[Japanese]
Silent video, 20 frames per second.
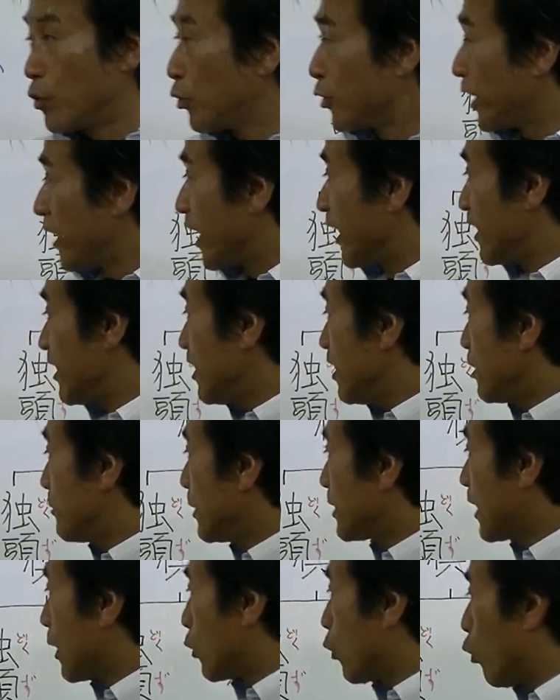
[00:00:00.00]
法であり
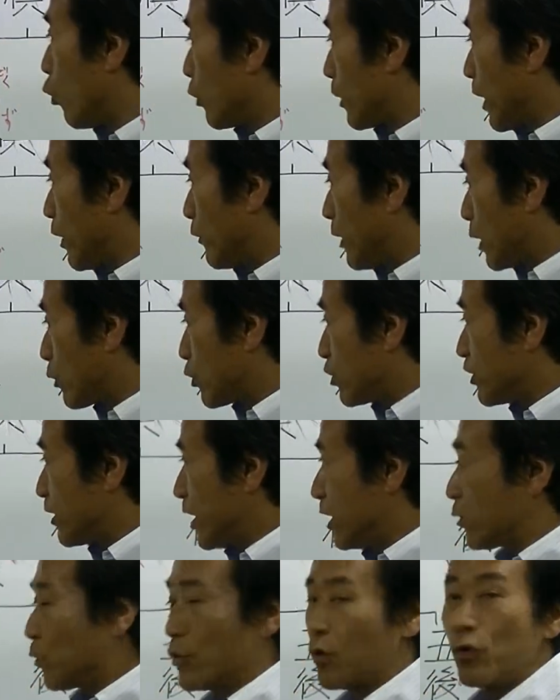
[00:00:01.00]
また後悔をなくして
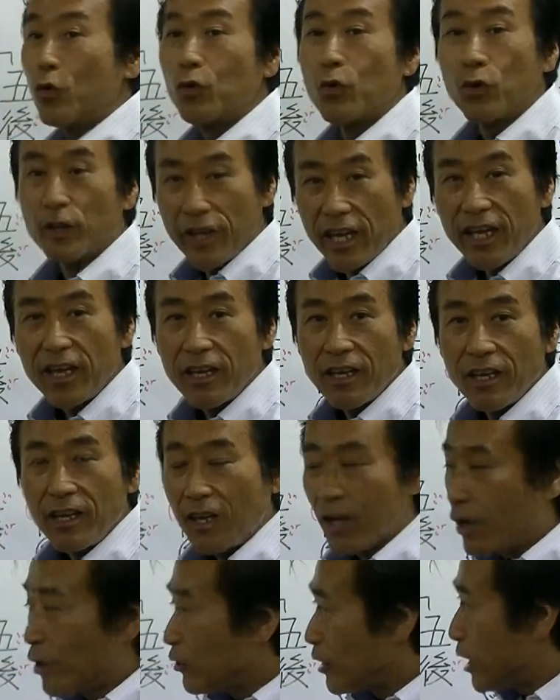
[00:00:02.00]
いく方法ね
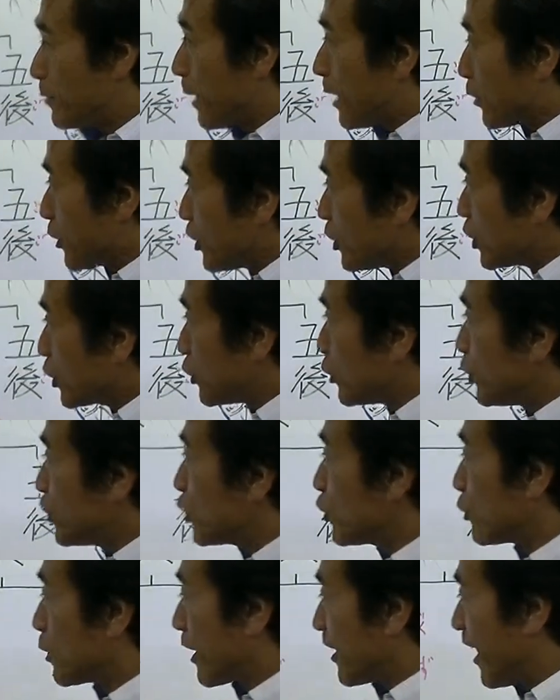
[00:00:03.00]
で今の一瞬一
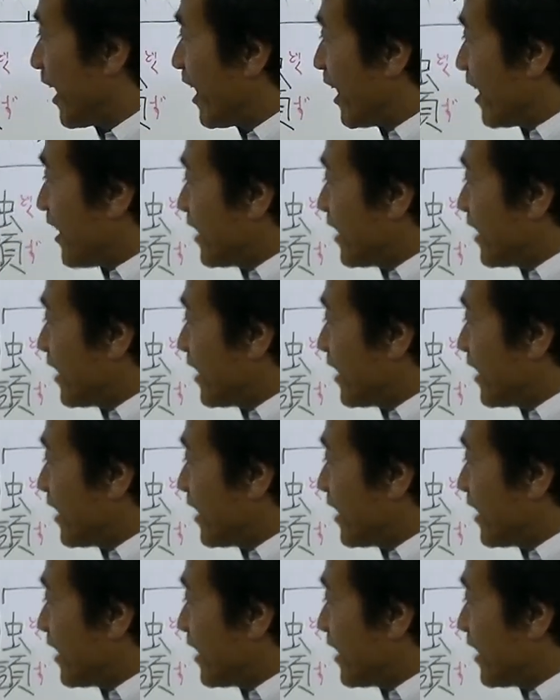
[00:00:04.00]
瞬がね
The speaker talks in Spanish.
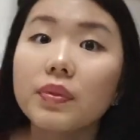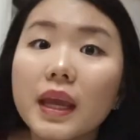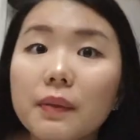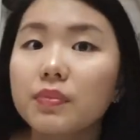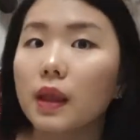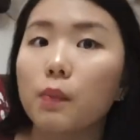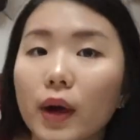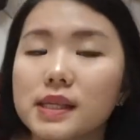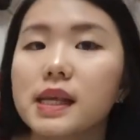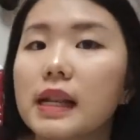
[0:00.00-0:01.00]
Y
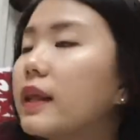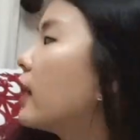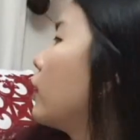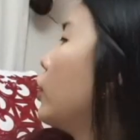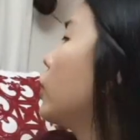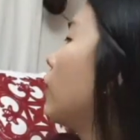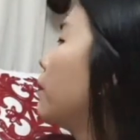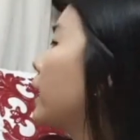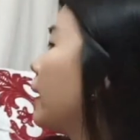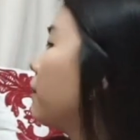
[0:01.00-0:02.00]
pues el día de hoy
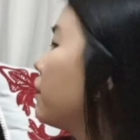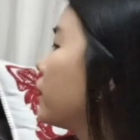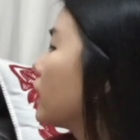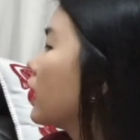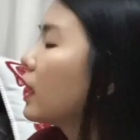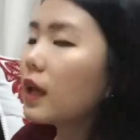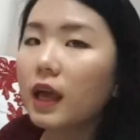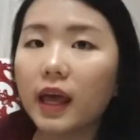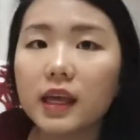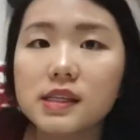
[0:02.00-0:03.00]
compré
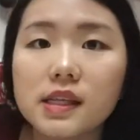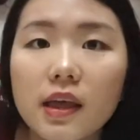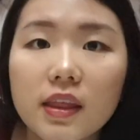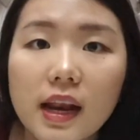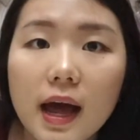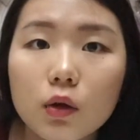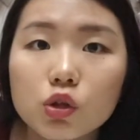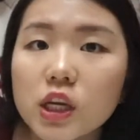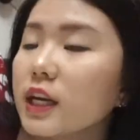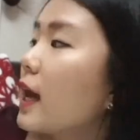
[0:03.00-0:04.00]
este de la
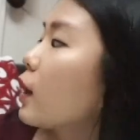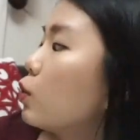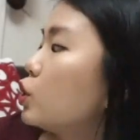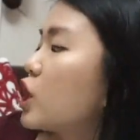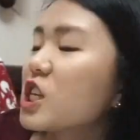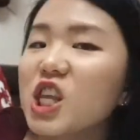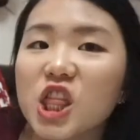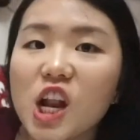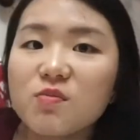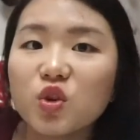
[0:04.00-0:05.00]
guchería Guches
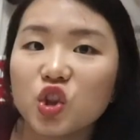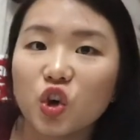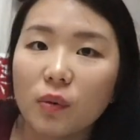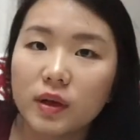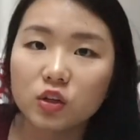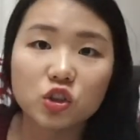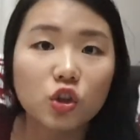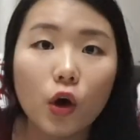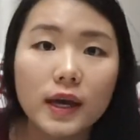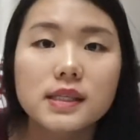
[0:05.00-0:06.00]
del Mundo, amigos.
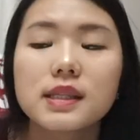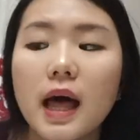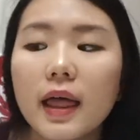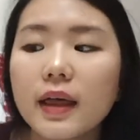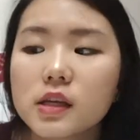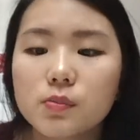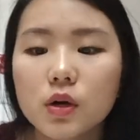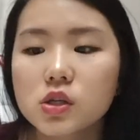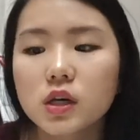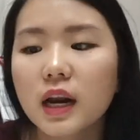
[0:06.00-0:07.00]
No es nada de
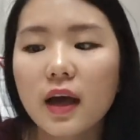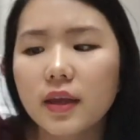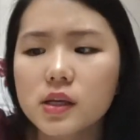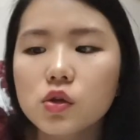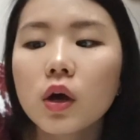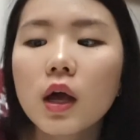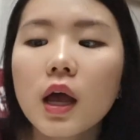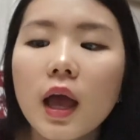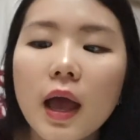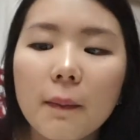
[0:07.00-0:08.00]
sponsor, nada de eso.
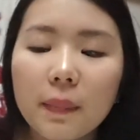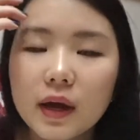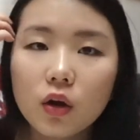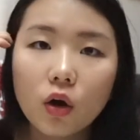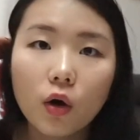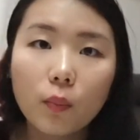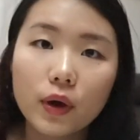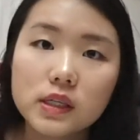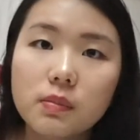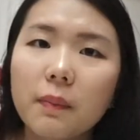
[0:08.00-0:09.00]
Pero
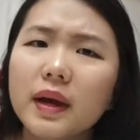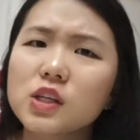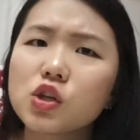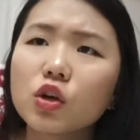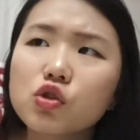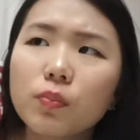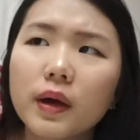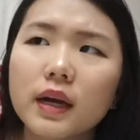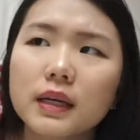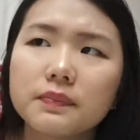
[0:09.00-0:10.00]
pues me pareció
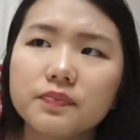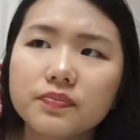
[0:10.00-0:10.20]
súper...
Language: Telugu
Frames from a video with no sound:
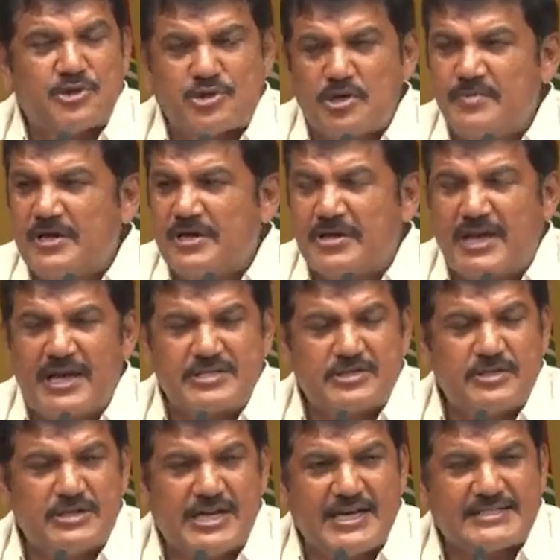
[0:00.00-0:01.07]
పేరుతో మీరు
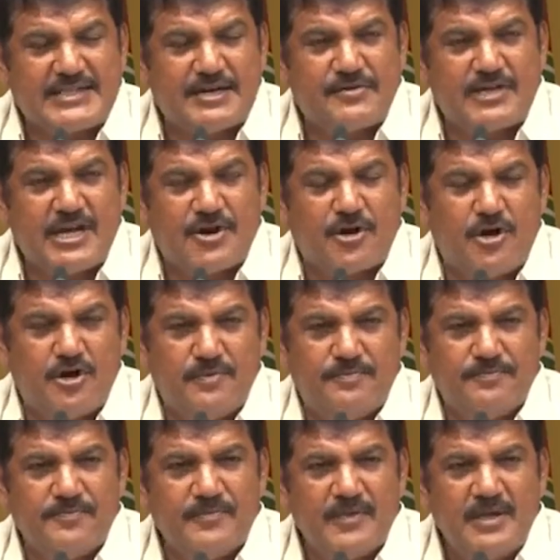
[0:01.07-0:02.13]
కేసులు చేస్తూ ఉన్నారో
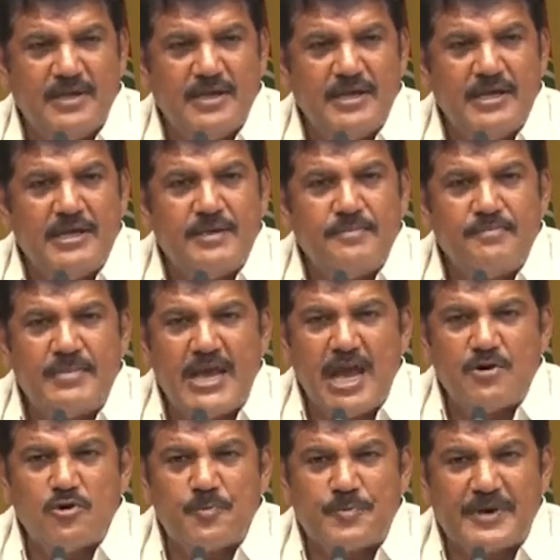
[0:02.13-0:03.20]

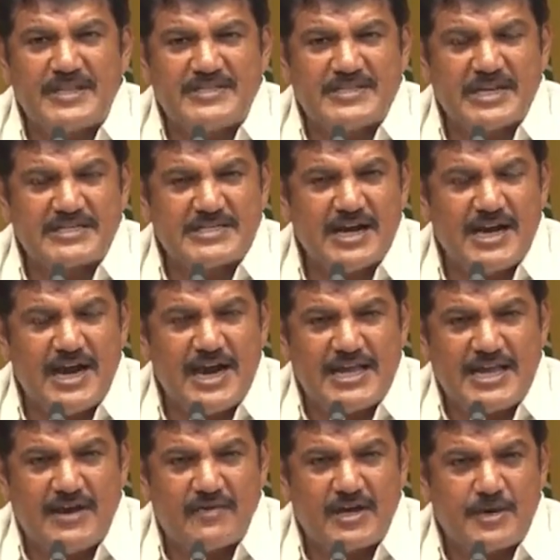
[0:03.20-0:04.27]
మేము ప్రత్యక్షంగా
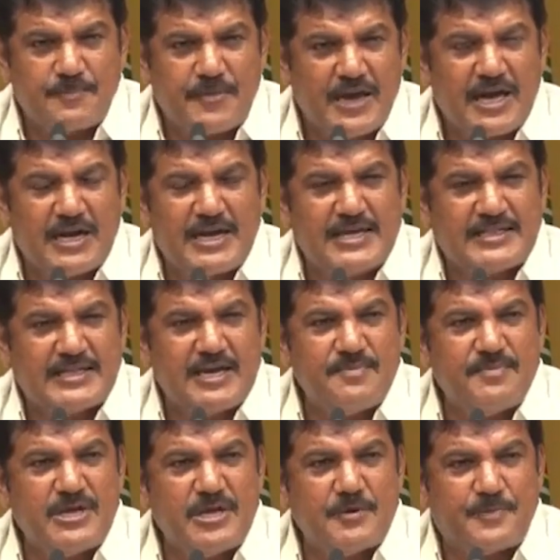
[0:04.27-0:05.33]
ఎవరి పేర్లైతే
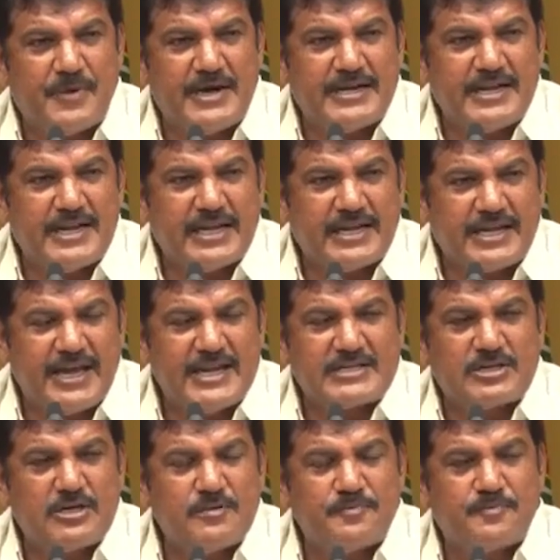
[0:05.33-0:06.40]
మీరు పెట్టి
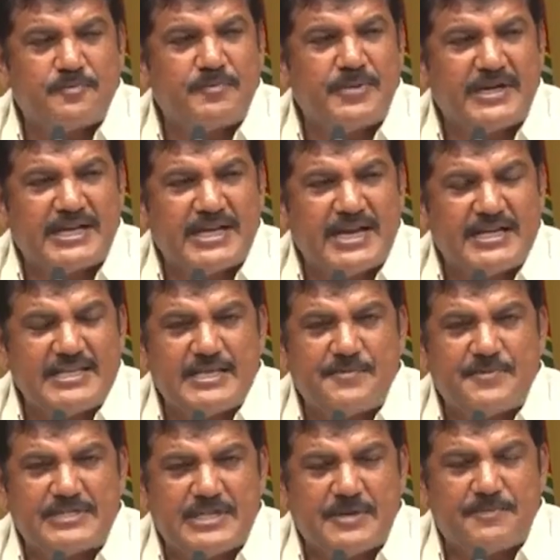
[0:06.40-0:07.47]
కేసులు పెట్టారని
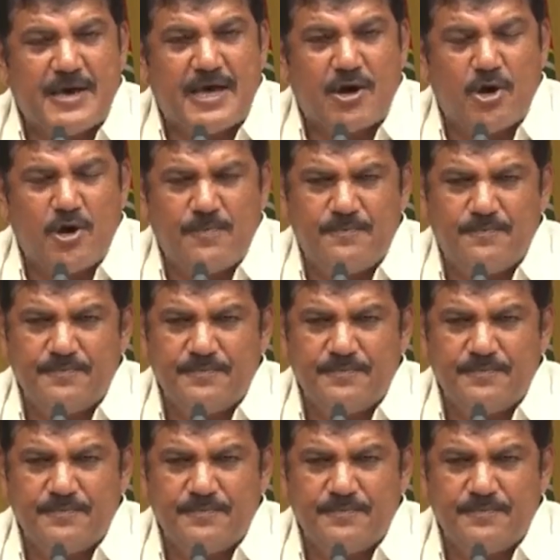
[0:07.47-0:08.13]
చెప్పి చెప్పారో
*-*-*
> _WHAT IS REQUIRED_:
Where a line contains the word "video", copy that line from the listing above.

> _ANSWER TO THIS EXERCISE_:
Silent video, 20 frames per second.
Frames from a video with no sound:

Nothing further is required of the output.